We relaxed in the room for a bit before heading out to dinner to a Steve’s recommendation within walking distance, the Trattoria al Trebbio. We specifically wanted to try the regional specialty, Bistecca Fiorentia, as described here in Wikipedia:
Bistecca alla fiorentina, or ‘beefsteak Florentine style’, consists of a T-bone traditionally sourced from either the Chianina or Maremmana breeds of cattle. A favorite of Tuscan cuisine, the steak is grilled over a wood or charcoal fire, seasoned with salt, sometimes with black pepper, and olive oil, applied immediately after the meat is retired from the heat. Thickly cut and very large, “Bistecca” are often shared between two or more persons, and traditionally served very rare, sometimes garnished with lemon wedges, if not accompanied by red wine, and accompanied by Tuscan beans as a side dish. An early recipe dictates: 1/1,5 kg, 3 fingers thick, 3-5 minutes grilling per side (flipping it only once) and 5-7 minutes vertically standing on its bone so as to make the blood drain out.
It was delicious and accompanied by a bottle of house red and roasted potatoes, a perfect introduction to eating in Florence. As had been our plan from the beginning, trying to eat well was a goal for us in Italy. This would be my fourth visit to Florence, having spent nearly a month here in my three prior visits. But those trips were all in the 1970’s and 80’s when I was traveling on a restricted budget and eating even a slice of pizza was deemed a luxury.

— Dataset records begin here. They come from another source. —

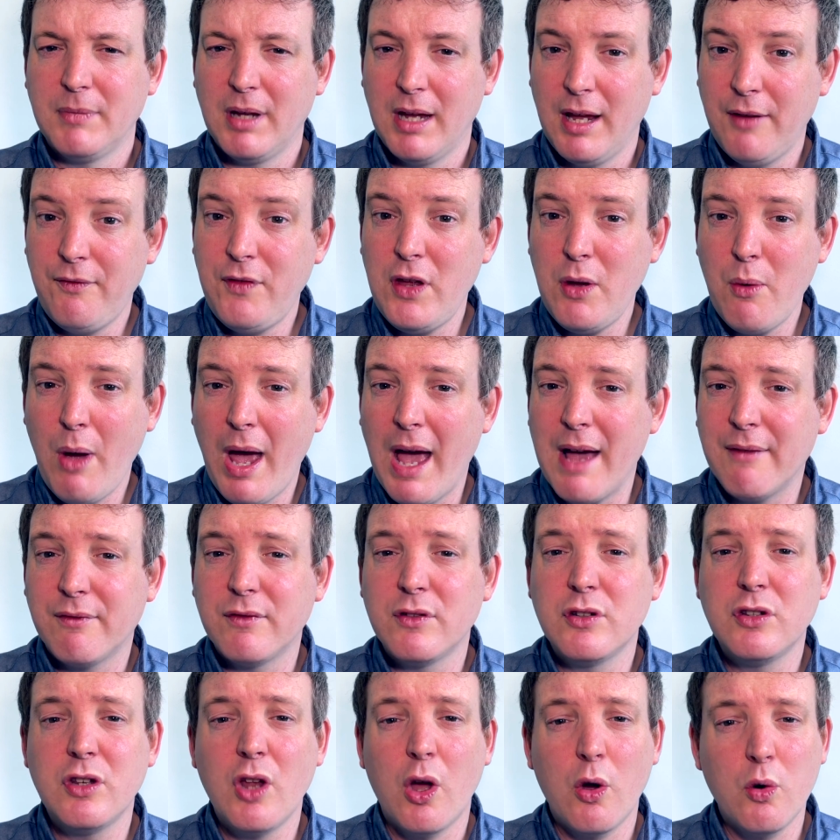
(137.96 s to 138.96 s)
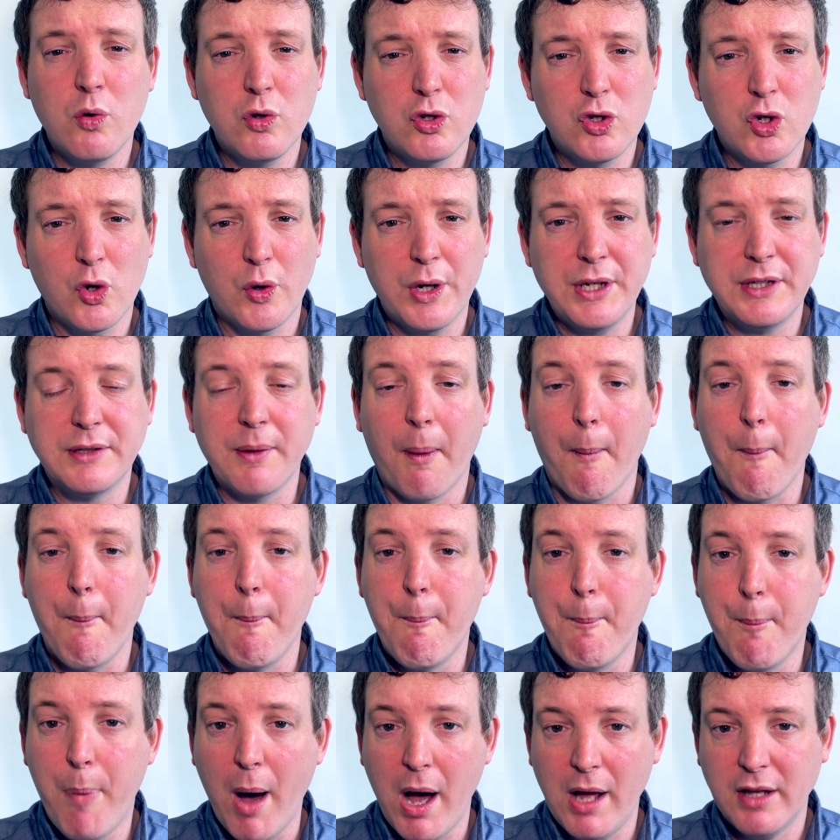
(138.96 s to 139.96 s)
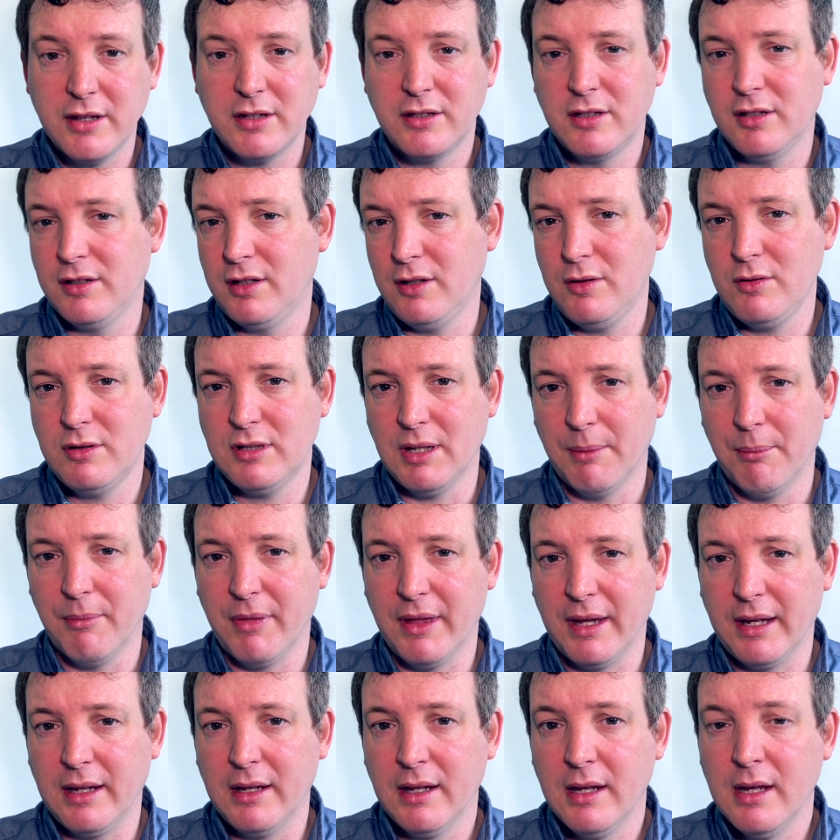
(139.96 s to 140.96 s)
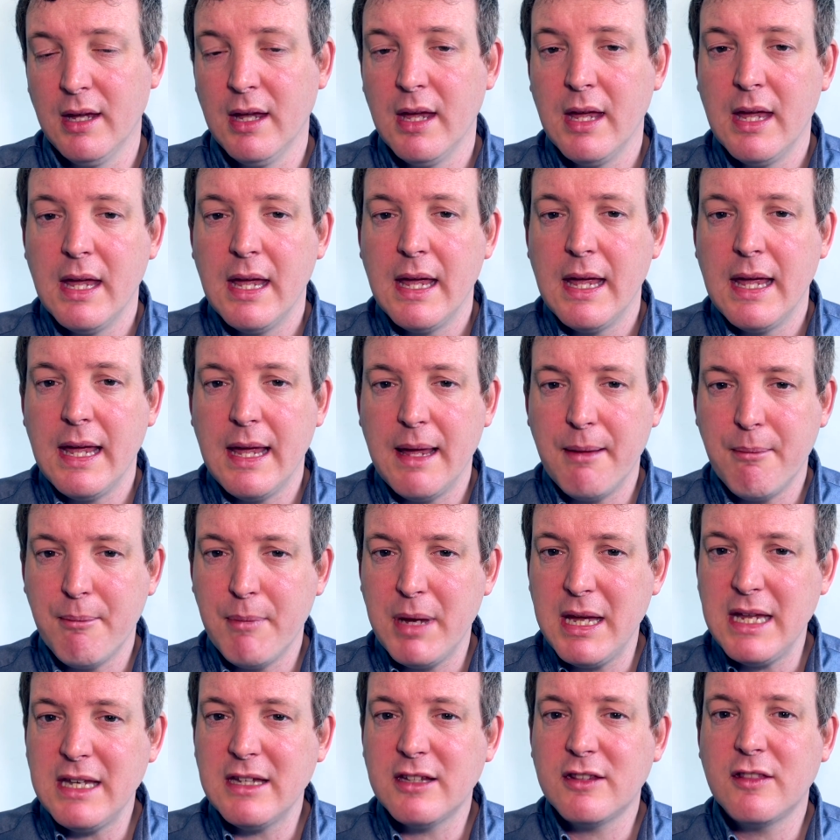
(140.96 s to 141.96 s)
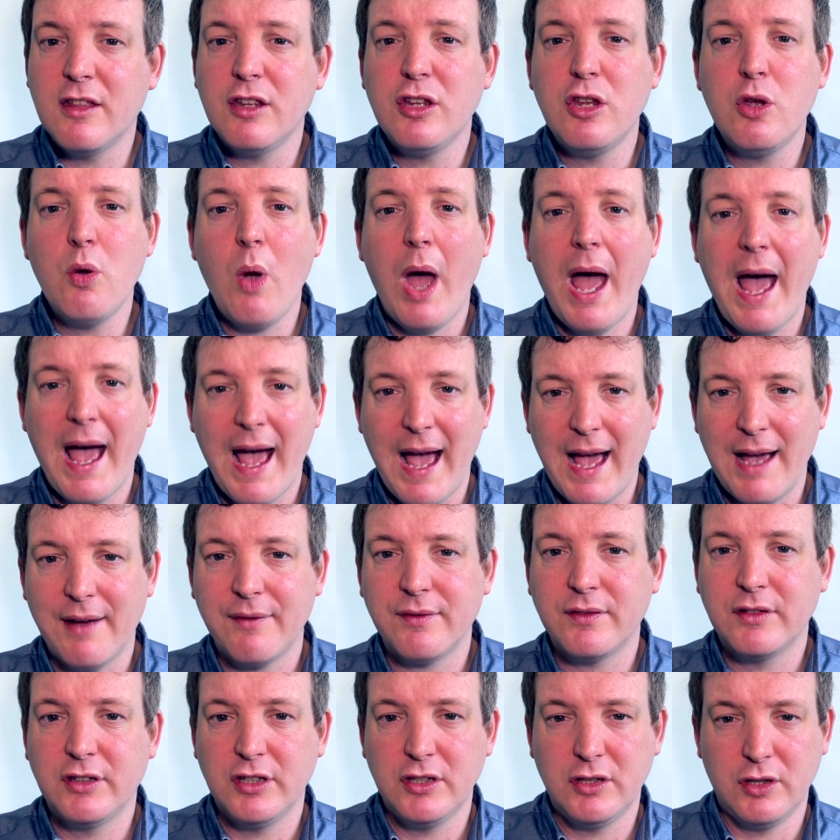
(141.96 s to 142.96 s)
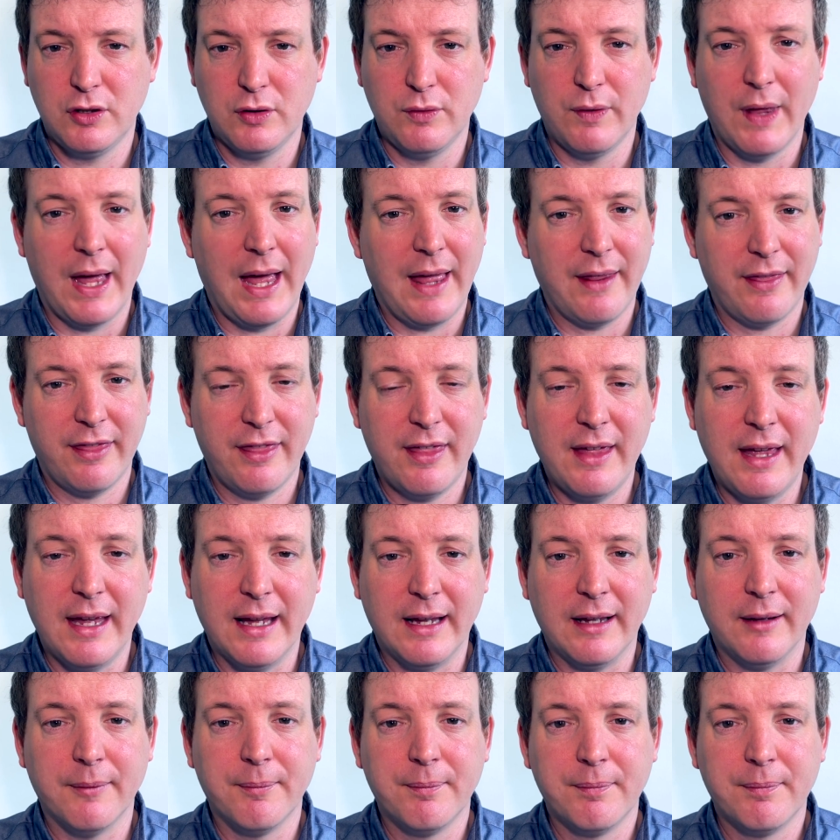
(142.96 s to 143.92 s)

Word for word: If you have no choice but to do something, it means that you have to do that thing.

The next day was devoted to a walking tour of Florence to give Nicole an overview of the city. We started at the il Mercato Centrale, Florence’s large iron-and-glass-covered central market. Full of an assortment of butcher, cheese, coffee, wine, and dessert shops, one wanders around wondering how some of the stalls stay in business, there is that much merchandise.
We made a brief stop near the Basilica of San Lorenzo so that I could re-visit a spot I used many times during my 1979 two week stay in Florence. That visit occurred in July, a hot month in Italy and mid afternoons were best spent resting somewhere in the shade. This was my place, just steps from the market that used to fill the square surrounding the Basilica (now increased in size and moved to the adjoining streets), tall building walls on either side of the street providing a deep shadow, bringing with it a coolness enhanced by the liter bottle of flavored carbonated water I’d buy from one of the stalls.

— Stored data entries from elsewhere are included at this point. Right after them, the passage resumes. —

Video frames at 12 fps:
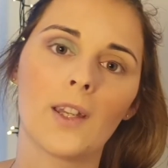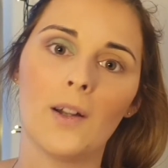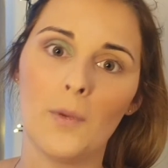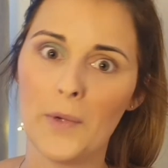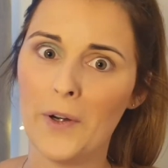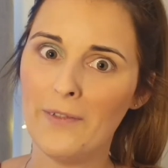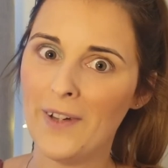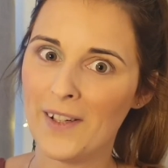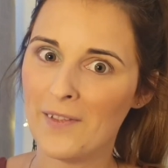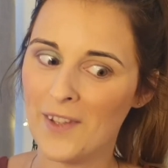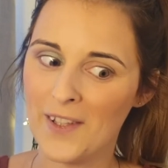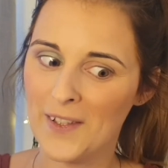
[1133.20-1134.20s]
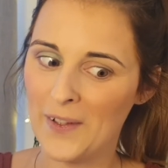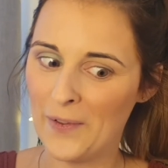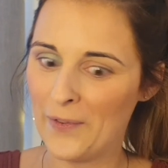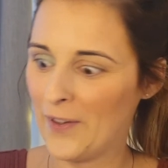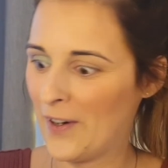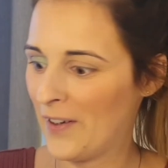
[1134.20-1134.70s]
Not a fan of this so
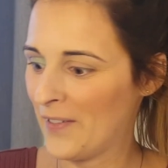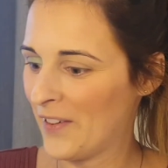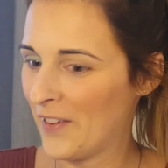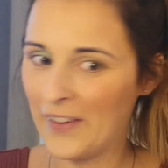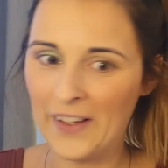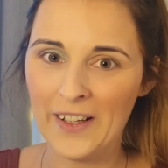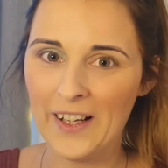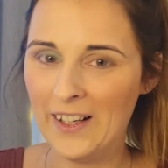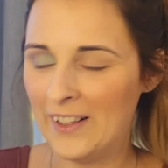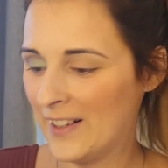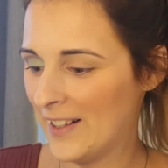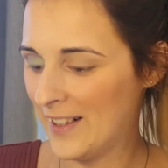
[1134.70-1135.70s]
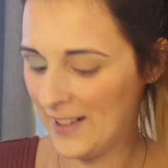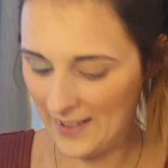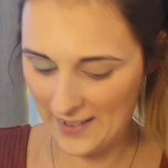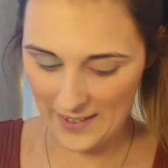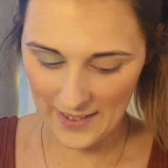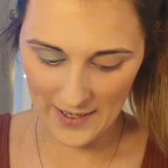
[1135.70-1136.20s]
far, not gonna lie.
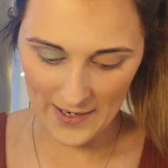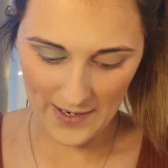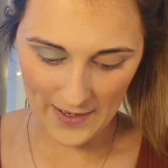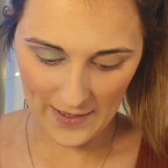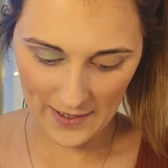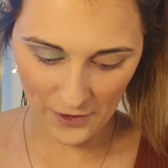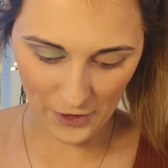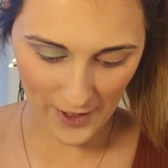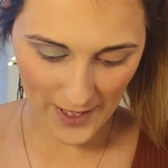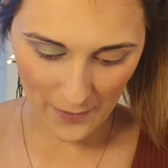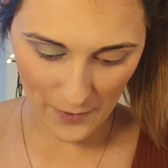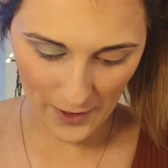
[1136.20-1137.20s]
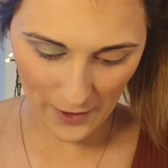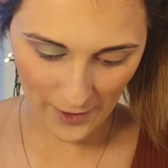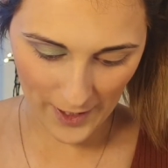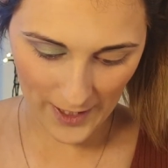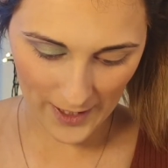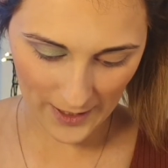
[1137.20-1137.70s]
Let's try again with the
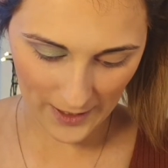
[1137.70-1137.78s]
green.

Next up was the famous Duomo, built between 1296 and 1436 with the third-longest nave in Christendom. The cathedral’s claim to fame is Brunelleschi’s magnificent dome— the first Renaissance dome and the model for others to follow.

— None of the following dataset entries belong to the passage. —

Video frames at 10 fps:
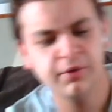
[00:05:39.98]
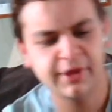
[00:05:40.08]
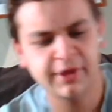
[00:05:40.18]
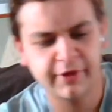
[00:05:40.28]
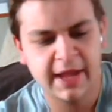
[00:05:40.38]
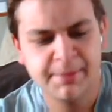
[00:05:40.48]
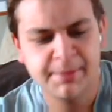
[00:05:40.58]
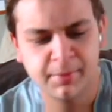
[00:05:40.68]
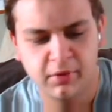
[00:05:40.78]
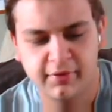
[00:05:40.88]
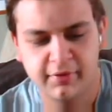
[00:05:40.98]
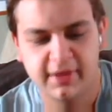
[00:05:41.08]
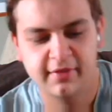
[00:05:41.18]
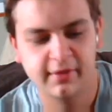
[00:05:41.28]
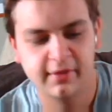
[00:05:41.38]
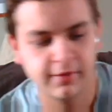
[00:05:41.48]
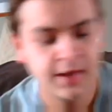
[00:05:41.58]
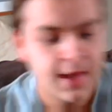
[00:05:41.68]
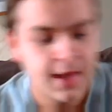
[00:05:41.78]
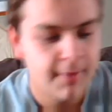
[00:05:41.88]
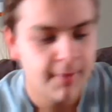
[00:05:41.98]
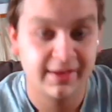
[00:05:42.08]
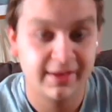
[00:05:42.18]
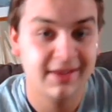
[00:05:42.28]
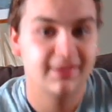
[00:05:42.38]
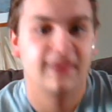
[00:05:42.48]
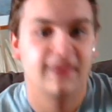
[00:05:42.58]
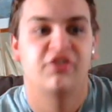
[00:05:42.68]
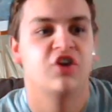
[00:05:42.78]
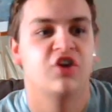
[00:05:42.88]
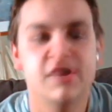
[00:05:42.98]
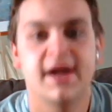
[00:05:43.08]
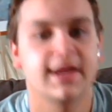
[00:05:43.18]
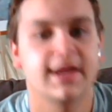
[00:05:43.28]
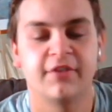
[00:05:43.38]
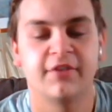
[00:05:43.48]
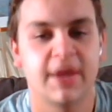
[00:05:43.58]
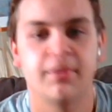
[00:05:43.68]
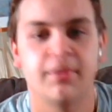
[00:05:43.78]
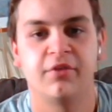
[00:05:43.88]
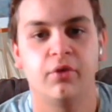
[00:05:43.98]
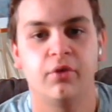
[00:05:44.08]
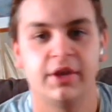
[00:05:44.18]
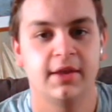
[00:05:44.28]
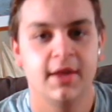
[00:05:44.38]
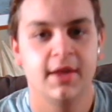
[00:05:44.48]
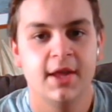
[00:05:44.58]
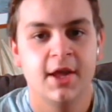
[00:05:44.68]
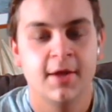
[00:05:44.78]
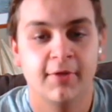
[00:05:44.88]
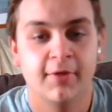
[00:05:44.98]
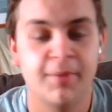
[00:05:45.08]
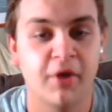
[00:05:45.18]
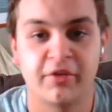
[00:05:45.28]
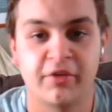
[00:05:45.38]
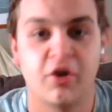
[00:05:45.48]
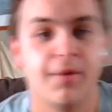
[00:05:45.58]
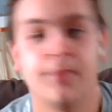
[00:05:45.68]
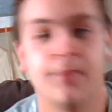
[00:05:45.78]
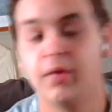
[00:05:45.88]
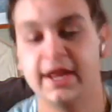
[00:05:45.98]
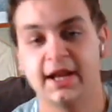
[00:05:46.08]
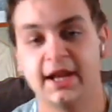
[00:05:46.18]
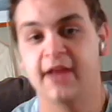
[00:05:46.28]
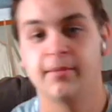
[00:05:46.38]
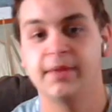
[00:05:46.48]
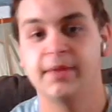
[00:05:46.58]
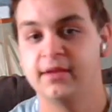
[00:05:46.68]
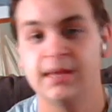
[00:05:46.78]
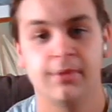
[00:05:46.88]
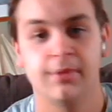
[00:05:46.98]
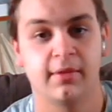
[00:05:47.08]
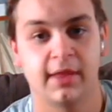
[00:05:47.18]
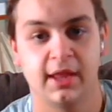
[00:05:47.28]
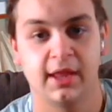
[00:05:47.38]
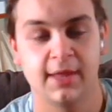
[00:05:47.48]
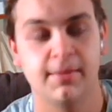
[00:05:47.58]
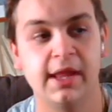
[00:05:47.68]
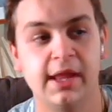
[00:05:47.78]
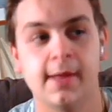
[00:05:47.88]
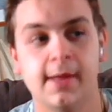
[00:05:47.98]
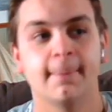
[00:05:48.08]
what they are capable of last season, because they just could not get enough time on the floor. Rick Barnes is all about playing guys and being deep as it can be,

We opted not to climb the dome, or to the top of the Campanile (Giotto’s Tower) next-door, instead spending our time in the cathedral itself, admiring its large dimensions (small though compared to St. Peters) and the light as it filtered in through the windows.
After grabbing a mid-day snack of pizza and beer at a near-by shop, I took my leave of Joanna and Nicole and spent the rest of the afternoon reconnecting with the many places, and memories, that speak of Florence to me. My first stop was the Piazza della Signoria, home to the Palazzo Vecchio, the Loggia dei Lanzi and the gateway to the Uffizi Gallery.
I vividly recall an afternoon here in 1977, a temporary soccer field constructed in the Piazza, ringed by metal bleachers. I fell in with a group sharing bottles of wine and large joints filled with hashish and tobacco, a common way of smoking at the time.
The afternoon wore on and needless to say, by early evening I became quite intoxicated; so much so it took two of my newfound friends some amount of effort to guide me back to my pension. I remember that long walk back, supported by those two fellows I’d never see again, an uncommon act of kindness for a stranger. I passed out on my rented bed and slept until the next morning, waking up with a ferocious hangover, a signal that my days in Florence that trip were drawing to a close and it would be time soon to head south to Rome.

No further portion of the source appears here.